Das Deutschland-Ticket soll langfristig ein rein digitales Ticket sein. Dazu gibt es dann eine App fürs Smartphone. In der Startphase soll es eine barrierefreie Ausgabe auf Papier geben. Den Verkauf über Fahrschein-Automaten am Bahnsteig schloss Rainer Counen, Geschäftsführer des Verkehrsverbunds Bremen/Niedersachsen (VBN), aus. Das Ticket werde in Niedersachsen bei den regionalen Verkehrsunternehmen vor Ort oder über die Website erhältlich sein. Lies betonte: „Wer bereits ein Abonnement beim Verkehrsbetrieb vor Ort hat, braucht nichts zu unternehmen. Die Verkehrsunternehmen melden sich rechtzeitig bei ihren Kundinnen und Kunden, wie es mit dem Abonnement weitergeht und wie sie bei Interesse in das Deutschlandticket-Abonnement wechseln können.“ Wichtig: Das D-Ticket soll es künftig nur im Abo, aber mit monatlicher Kündigungsfrist, geben. Der Vorverkauf beginnt voraussichtlich im April.
Welche Vorteile bietet das Ticket ?
Das D-Ticket gilt deutschlandweit im öffentlichen Personennahverkehr. Sonderregeln der Verkehrsverbünde und Tarifgrenzen spielen dann keine Rolle mehr. Das D-Ticket ist Nachfolgerin des 9-Euro-Tickets aus dem vergangenen Sommer. Dieses wurde zwischen Juni und August bundesweit rund 52 Millionen Mal verkauft. Das D-Ticket ist meist preiswerter als eine Monatsfahrkarte – erst recht, wenn diese für mehrere Verkehrsverbünde nötig ist. Einzel-Fahrscheine und Tages-Tickets soll es weiterhin geben. Aber einen Rückfall in den alten Tarif-Dschungel werde es nach der Einführung des D-Tickets wohl kaum geben, erklärte Lies.

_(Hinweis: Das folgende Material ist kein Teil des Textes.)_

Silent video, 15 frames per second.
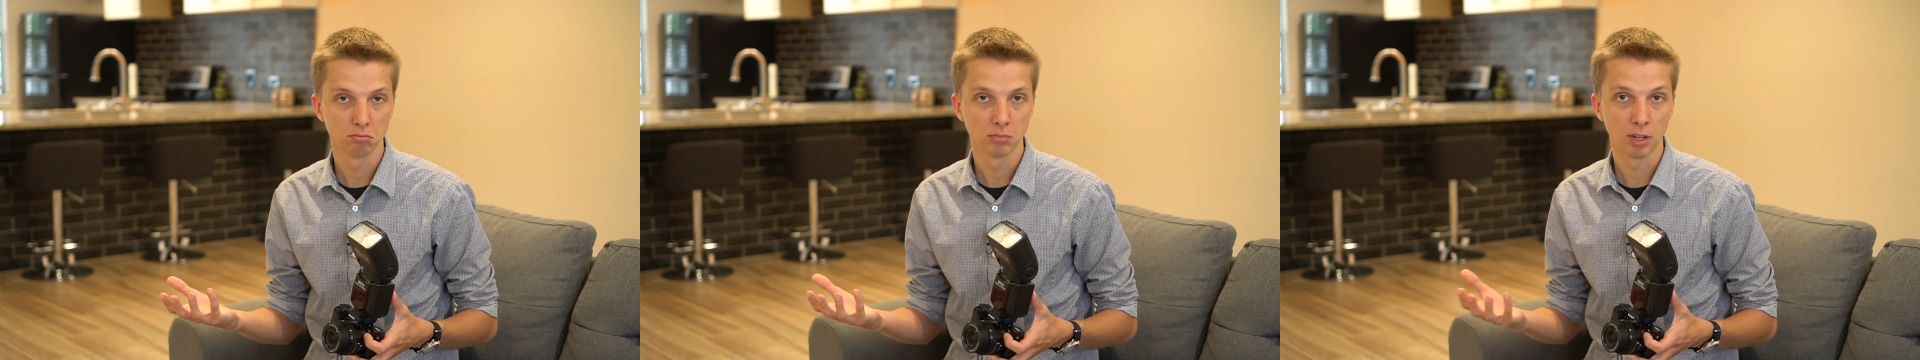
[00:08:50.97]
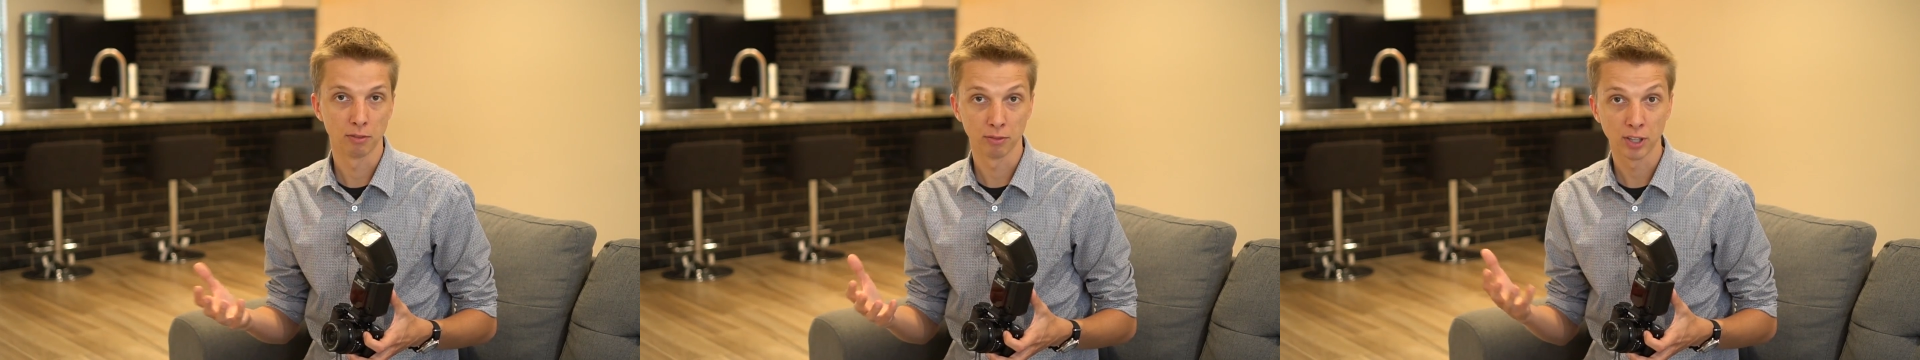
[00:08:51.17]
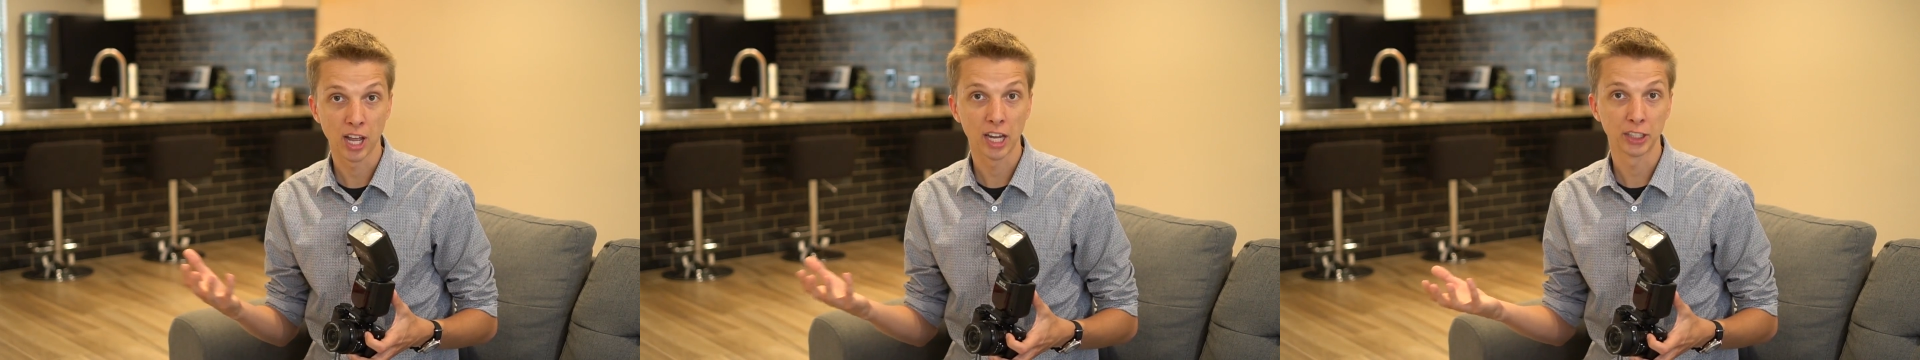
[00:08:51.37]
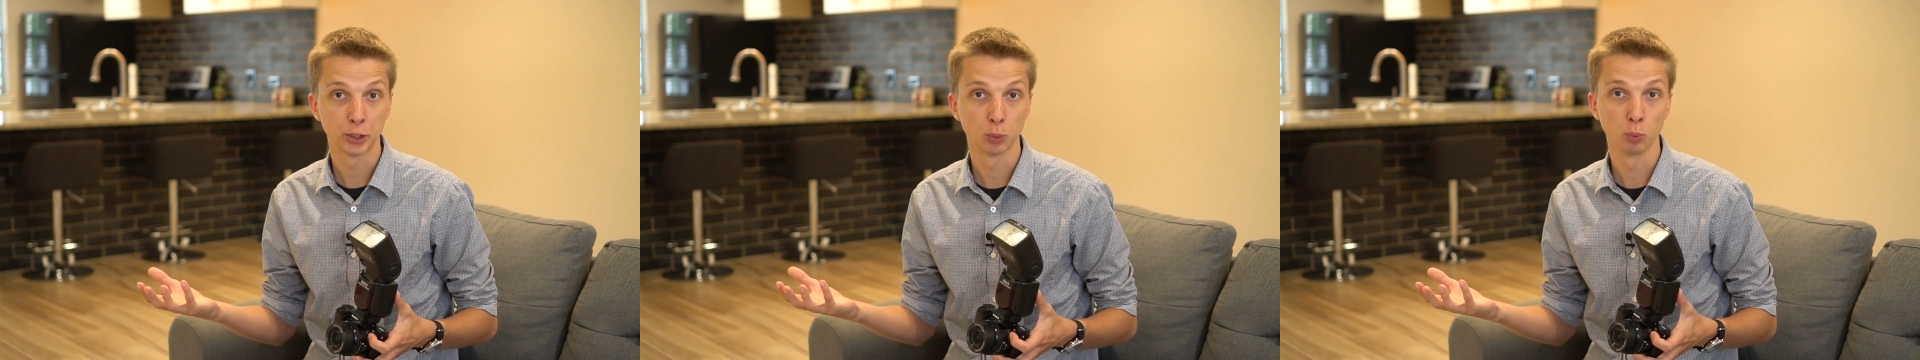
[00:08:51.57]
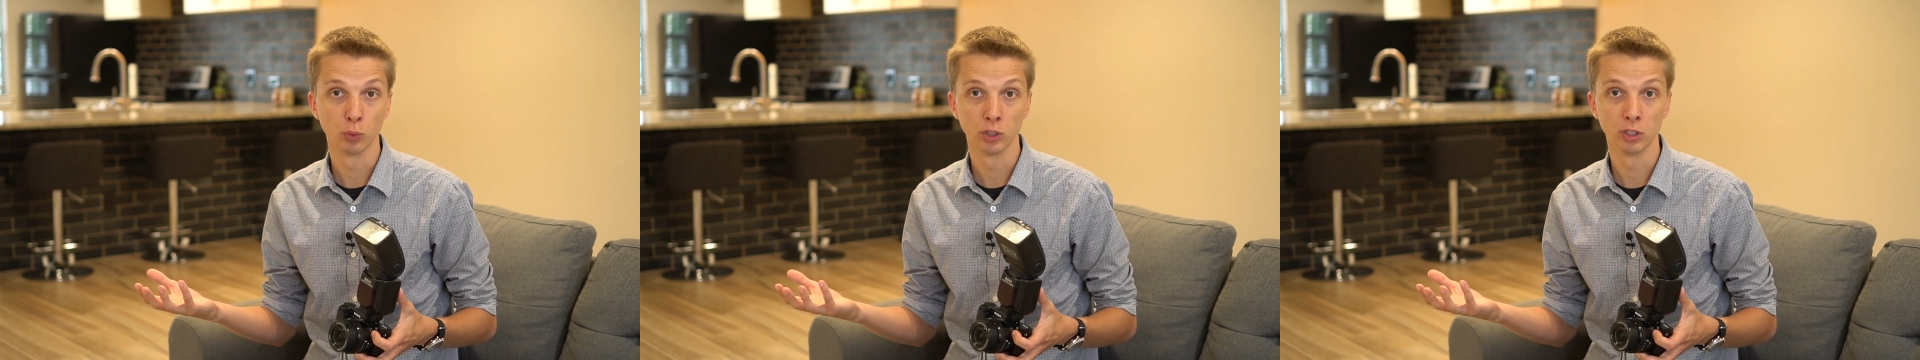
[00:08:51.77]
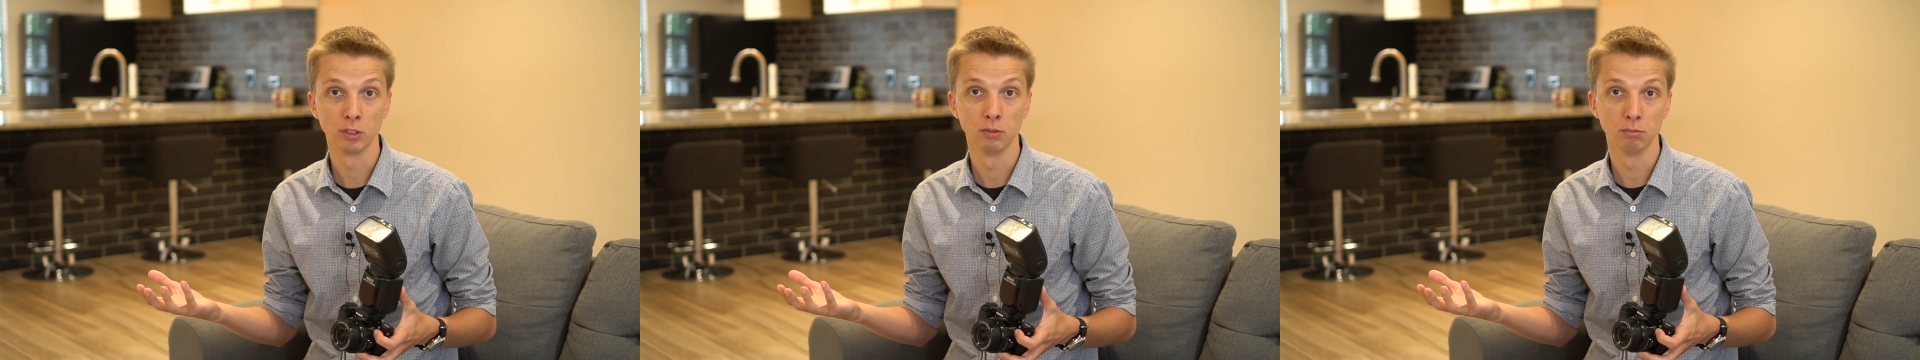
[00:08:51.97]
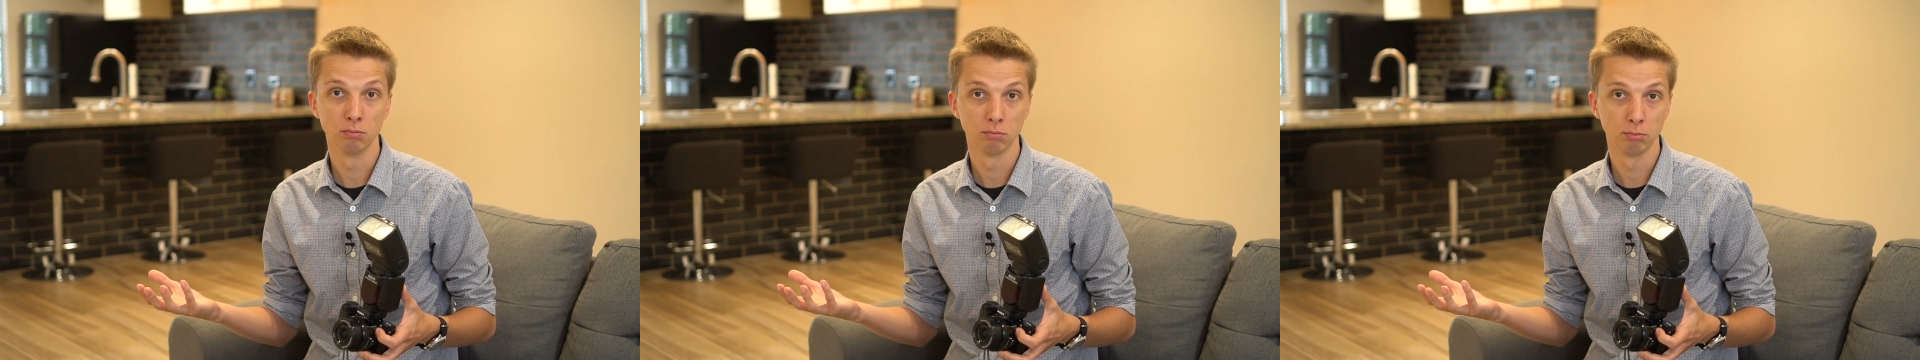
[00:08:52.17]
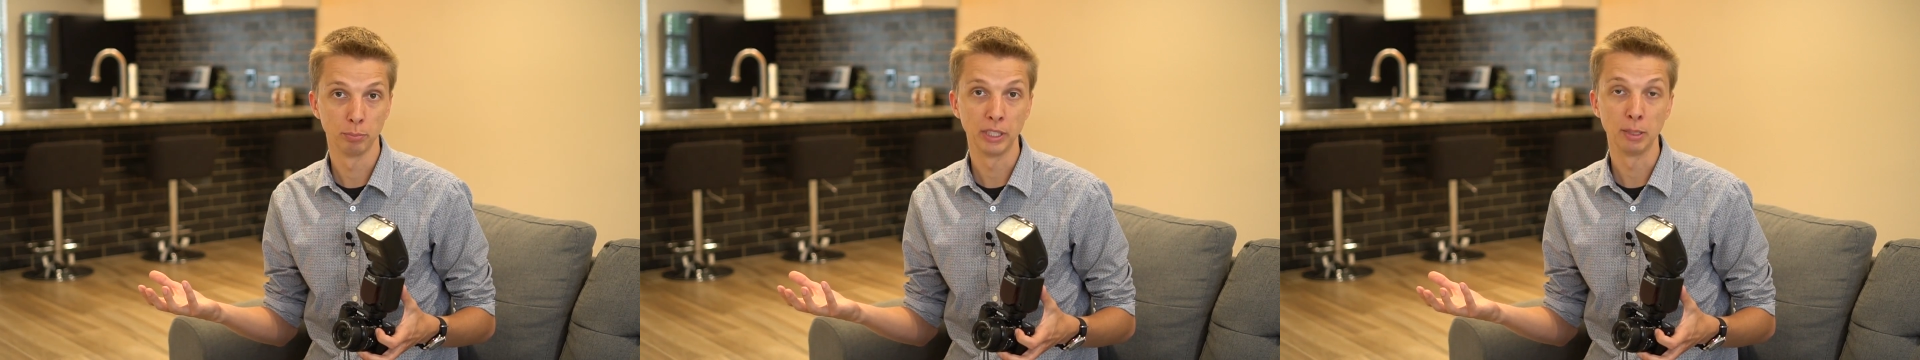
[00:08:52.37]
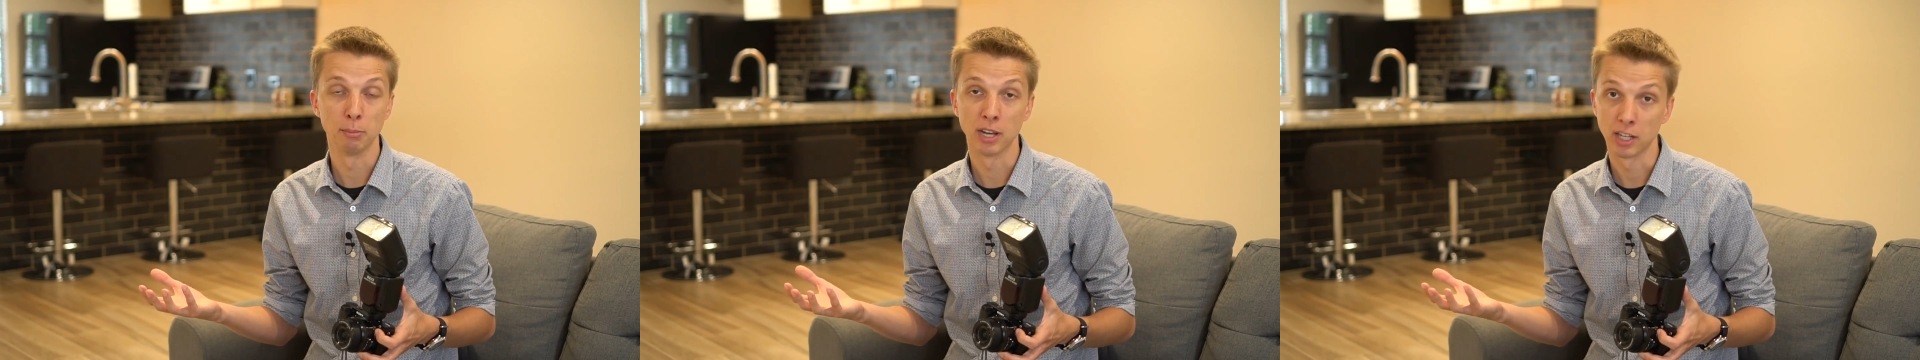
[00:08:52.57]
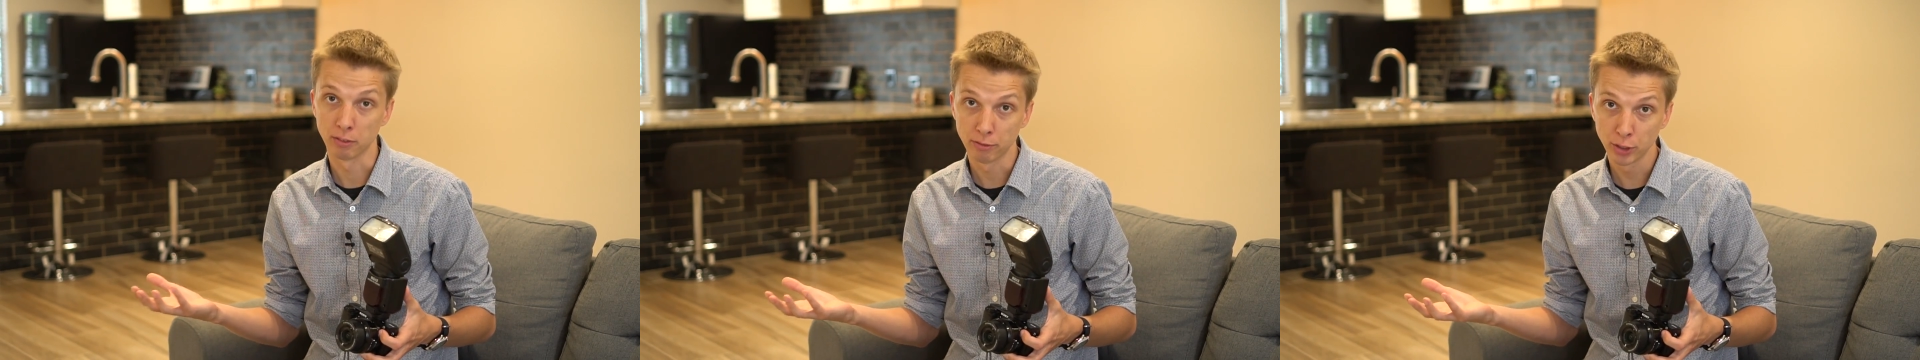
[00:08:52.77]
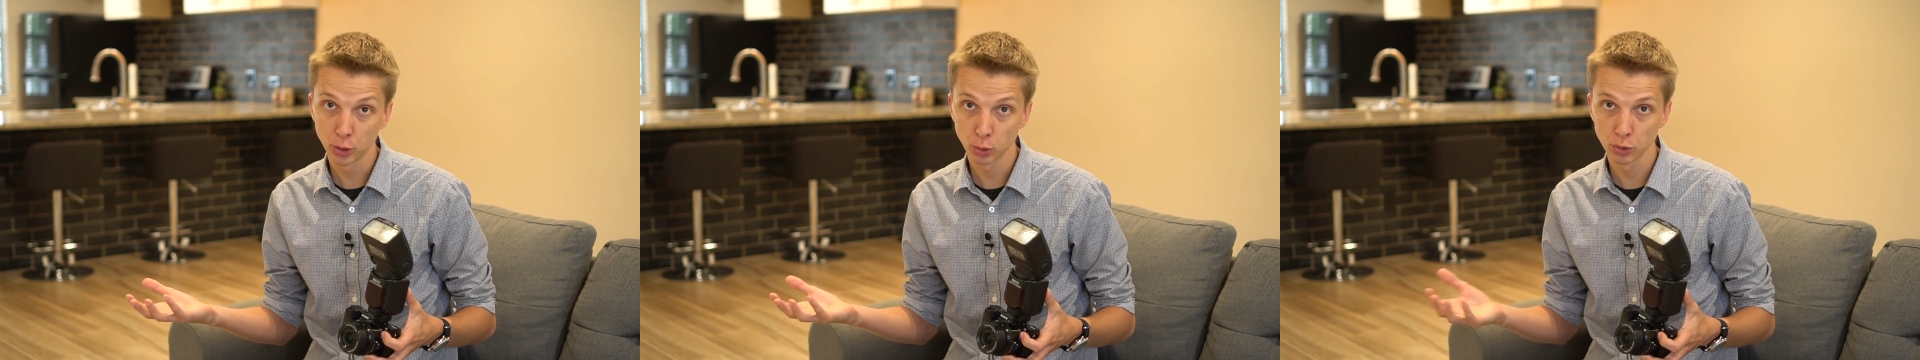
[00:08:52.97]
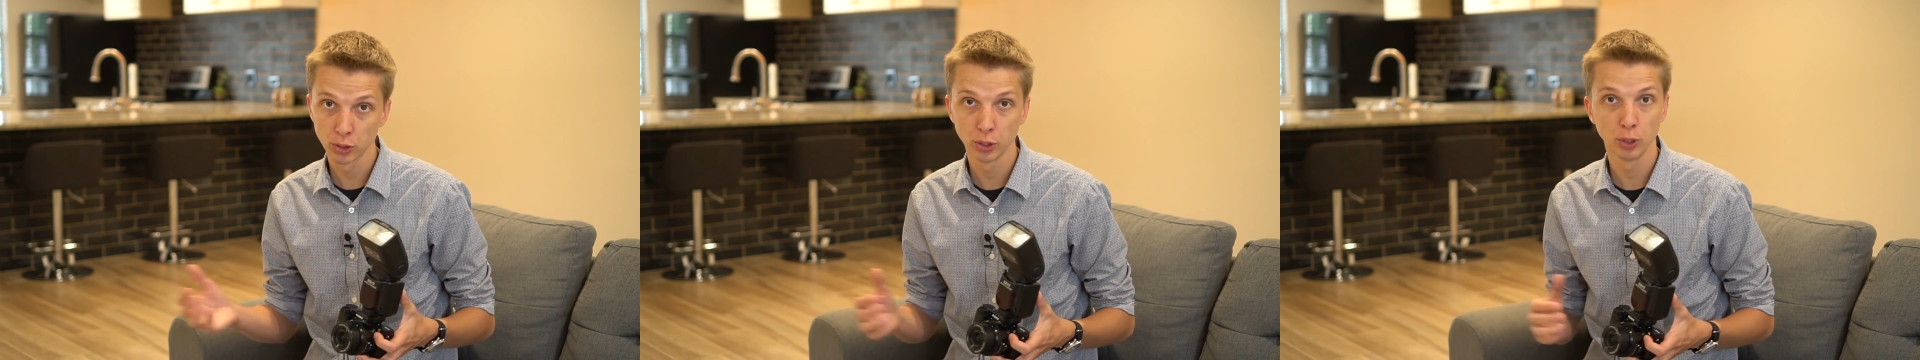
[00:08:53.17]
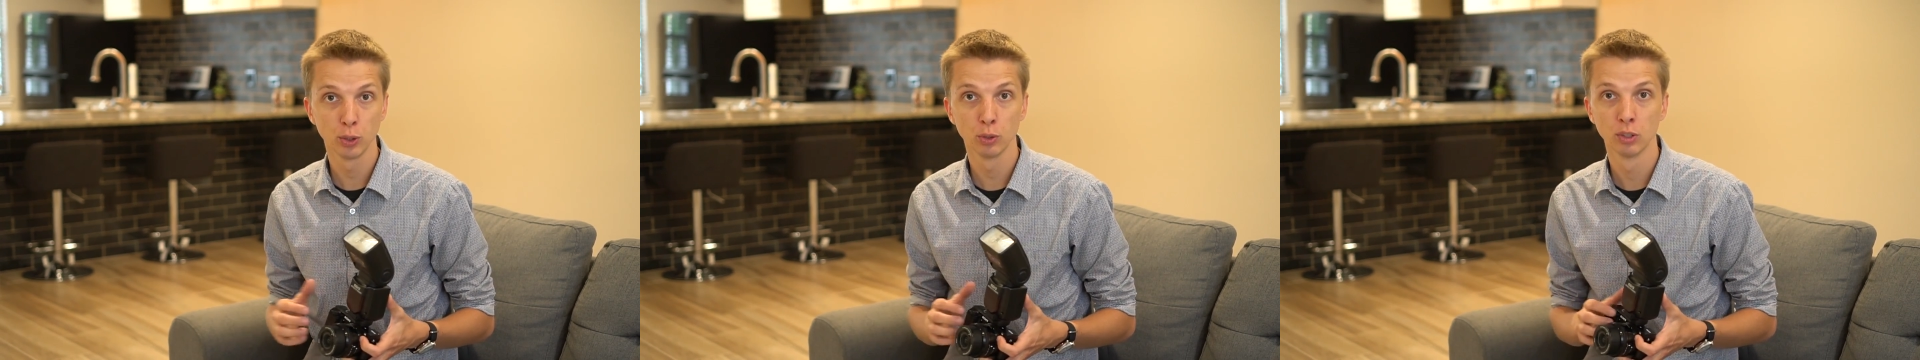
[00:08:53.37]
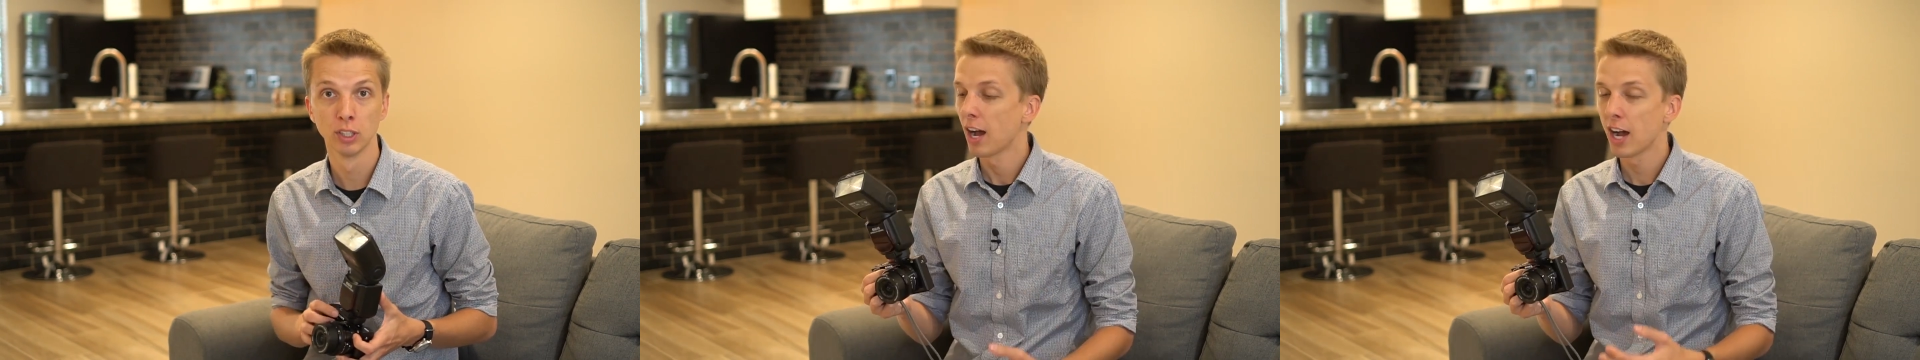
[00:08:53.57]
a flash would be beneficial to you.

Wie werden die Einnahmen verteilt ?
Darüber verhandeln alle Beteiligten noch. Eine leistungsgerechte Einnahmeverteilung unter den Verkehrsträgern und den entsprechenden Verlustausgleich für die kommunalen Aufgabenträger und Verkehrsunternehmen mahnte der Hauptgeschäftsführer des Niedersächsischen Landkreistages, Hubert Meyer, an. Wer den ÖPNV vor Ort stärken wolle, müsse dafür sorgen, dass das Geld möglichst in der Region bleibt, sagte Rainer Levelink vom Gesamtverband Verkehrsgewerbe Niedersachsen (GVN). Er appellierte, das D-Ticket nicht über große Internet-Plattformen zu ordern, sondern bei regionalen Anbietern. Wenn das Geld nicht bei den Verkehrsträgern ankomme, müssten diese notfalls Bus- oder Bahnlinien stilllegen, mahnte VBN-Manager Counen.
Wie fällt das Fazit aus ?
Verkehrsminister Lies sprach von einem „mutigen Sprung ins kalte Wasser“. Mit der Einführung des D-Tickets gehe die Politik eine hohe Verantwortung ein und wecke Erwartungen. Denn neben dem preiswerten Ticket würden nun der Ausbau des Streckennetzes und eine bessere Taktung folgen müssen. Marco Trips vom Städte- und Gemeindebund erklärte, das 49-Euro-Ticket dürfe nicht dazu führen, „die Anstrengungen um eine Verbesserung des Angebots in den ländlichen Räumen zu vernachlässigen“.